O designer japonês Soshi Otsuki, criador de marca homônima, foi o grande vencedor do Prêmio LVMH 2025, em Paris. Como ganhador, ele vai receber € 400 mil euros, além de um ano de mentoria com grandes nomes do grupo de luxo para setores como marketing, gestão e sustentabilidade.
Otsuki nasceu na cidade de Chiba, no Japão, em 1990. Ele se formou em moda masculina na respeitada Bunka Fashion College, primeira escola de moda do Japão. Grandes mestres como Kenzo Takada, Junya Watanabe e Yohji Yamamoto também a têm como Alma Mater. Em 2015, fundou sua label, que une seu nome e sobrenome em um, Soshiotsuki, com foco no menswear. No início deste ano, porém, o criativo abriu o leque da marca e abraçou o guarda-roupas feminino.
Hoje aos 35 anos de idade, o estilista já foi finalista da mesma premiação em 2016, além de ter levado prêmio no Tokyo New Designer Awards, em 2019.

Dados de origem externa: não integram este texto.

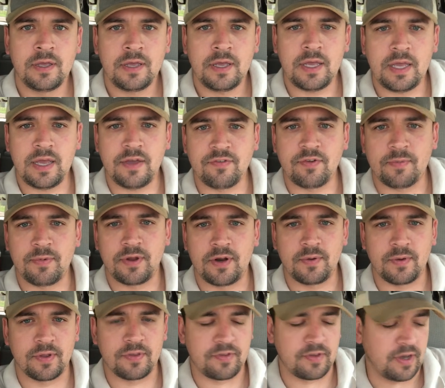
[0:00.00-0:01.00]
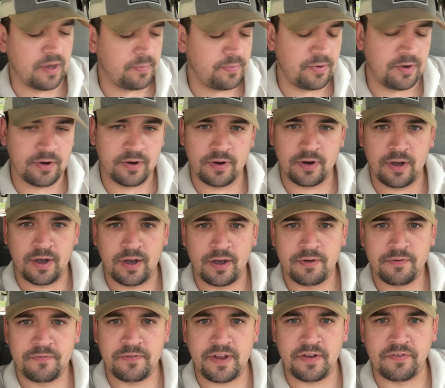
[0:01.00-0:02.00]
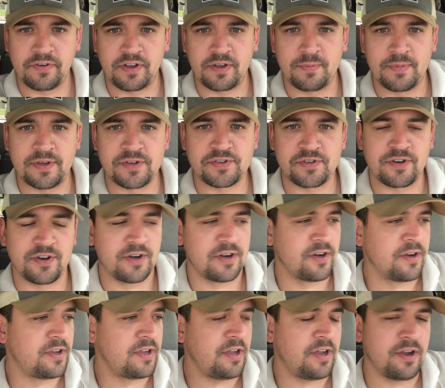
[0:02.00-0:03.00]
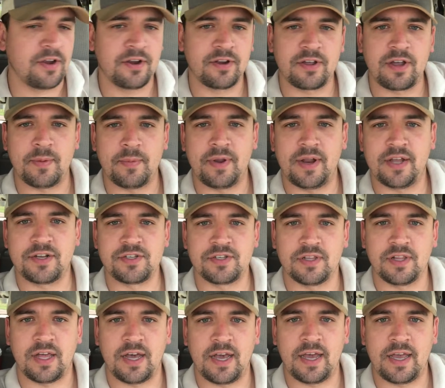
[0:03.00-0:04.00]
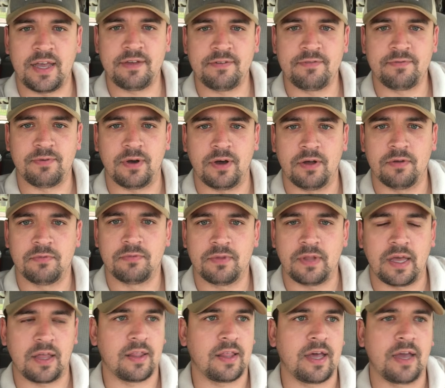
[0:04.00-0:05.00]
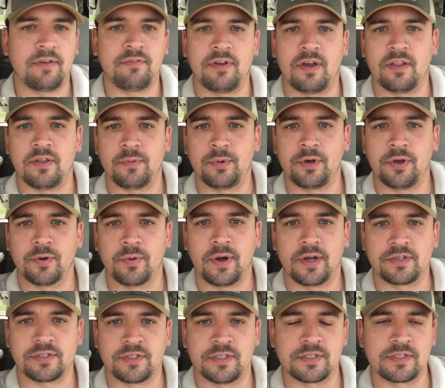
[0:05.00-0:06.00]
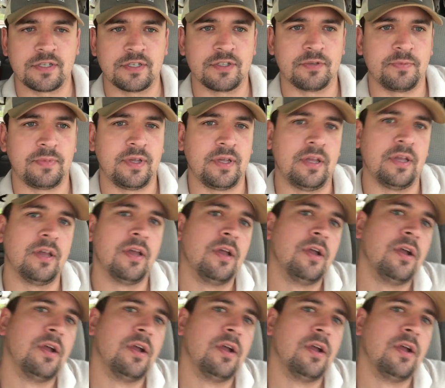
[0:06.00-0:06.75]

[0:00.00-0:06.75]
Hey everybody, what's up? Your favorite commissioner here coming at you live. Well, not live now that when you're watching this because it'll be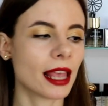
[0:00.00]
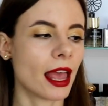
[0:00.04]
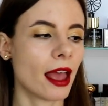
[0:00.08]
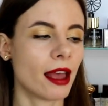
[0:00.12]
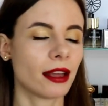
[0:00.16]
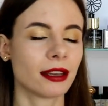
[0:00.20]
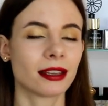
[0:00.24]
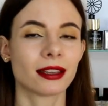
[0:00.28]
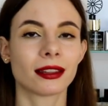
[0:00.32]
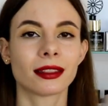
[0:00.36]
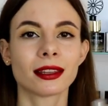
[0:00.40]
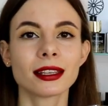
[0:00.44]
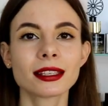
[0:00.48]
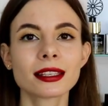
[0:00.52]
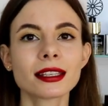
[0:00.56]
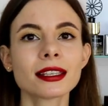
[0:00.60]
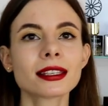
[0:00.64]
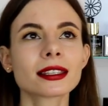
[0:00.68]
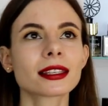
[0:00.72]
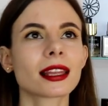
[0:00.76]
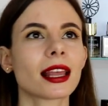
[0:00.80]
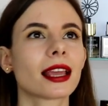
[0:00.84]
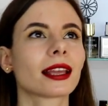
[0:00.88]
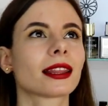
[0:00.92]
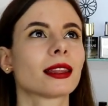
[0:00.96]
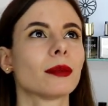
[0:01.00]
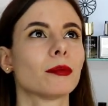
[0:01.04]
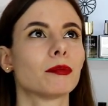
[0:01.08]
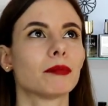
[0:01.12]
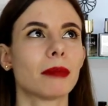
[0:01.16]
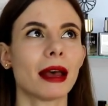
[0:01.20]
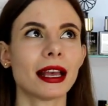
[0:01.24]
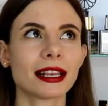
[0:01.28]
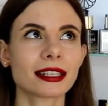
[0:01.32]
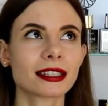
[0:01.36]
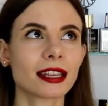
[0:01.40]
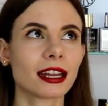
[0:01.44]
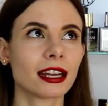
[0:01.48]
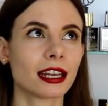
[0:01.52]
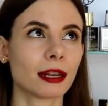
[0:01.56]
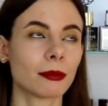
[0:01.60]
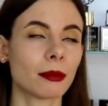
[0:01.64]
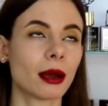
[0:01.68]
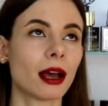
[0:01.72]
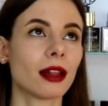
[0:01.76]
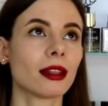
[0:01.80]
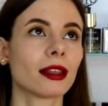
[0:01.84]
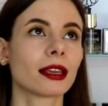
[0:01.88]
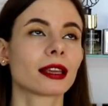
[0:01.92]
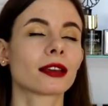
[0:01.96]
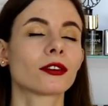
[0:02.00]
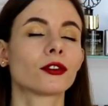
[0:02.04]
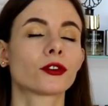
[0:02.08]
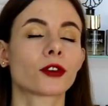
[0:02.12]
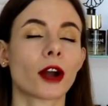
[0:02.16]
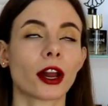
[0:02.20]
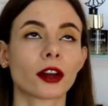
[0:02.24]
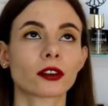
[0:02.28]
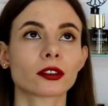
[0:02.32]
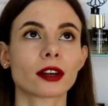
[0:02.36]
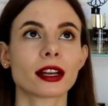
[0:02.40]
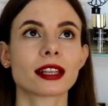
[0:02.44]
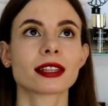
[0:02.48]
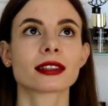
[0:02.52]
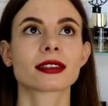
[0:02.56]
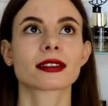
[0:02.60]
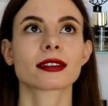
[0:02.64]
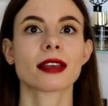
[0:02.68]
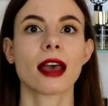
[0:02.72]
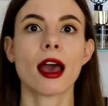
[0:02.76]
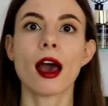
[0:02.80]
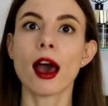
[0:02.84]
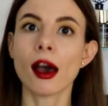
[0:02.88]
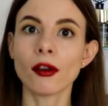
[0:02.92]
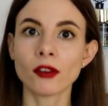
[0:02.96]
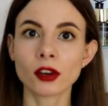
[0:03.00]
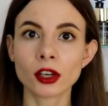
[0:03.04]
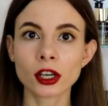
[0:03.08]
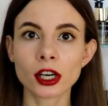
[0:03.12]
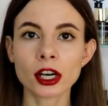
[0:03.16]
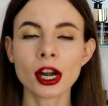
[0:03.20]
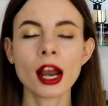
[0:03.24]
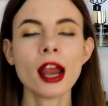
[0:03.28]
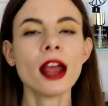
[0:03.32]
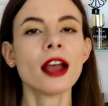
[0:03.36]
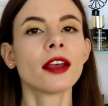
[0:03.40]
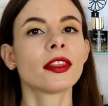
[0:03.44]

and this is like the best animalic fragrance ever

O LVMH Prize já revelou mentes criativas que hoje são nomes conhecidos no mercado, como Simon Porte Jacquemus, Nensi Dojaka, Marine Serre e Grace Wales Bonner. Neste ano, o júri foi composto por nomes como Nicolas Ghesquière, Marc Jacobs, Phoebe Philo, Pharrell Williams, Nigo, Jonathan Anderson, Stella McCartney e Sarah Burton. Além de executivos do grupo, como Delphine Arnault, CEO da Dior, e Sidney Toledano, veterano do conglomerado francês de luxo.

O trabalho de Soshi Otsuki em sua grife foca na alfaiataria tradicional, com utilização – em toques eco-friendly -, de matérias-primas japonesas. Baseada em Tóquio, a marca têm trazido inspiração do estilo e da cultura dos anos 1980 no Japão em suas últimas coleções.
Como na linha “The Shape itself”, de verão 2026, com peças oversized e retrô, até mesmo na estética da fotografia empregada no shooting. Tudo relembra os “サラリーマン – sarariman”, ou salaryman, figura estereotípica de funcionários de escritório presente a partir dos anos 1980 no país do sol nascente, com o sucesso de sua economia pelo investimento em tecnologia de computadores.
Já com relação aos materiais, Otsuki homenageia sua terra natal ao criar camisas, como as da coleção de inverno 2025, “Distorted Elegance”, com sobra da seda utilizada para fazer quimonos. Ou ainda blazers de algodão washi, proveniente de fibras de plantas que originam o papel tradicional nipônico.
Além disso, Soshi brinca com suas peças. Na mesma linha “Distorted Elegance”, há modelo de calça com mais um passador na cintura, que serve para portar um cigarro. Bem como cintos com fivelas que se transformam em cinzeiros.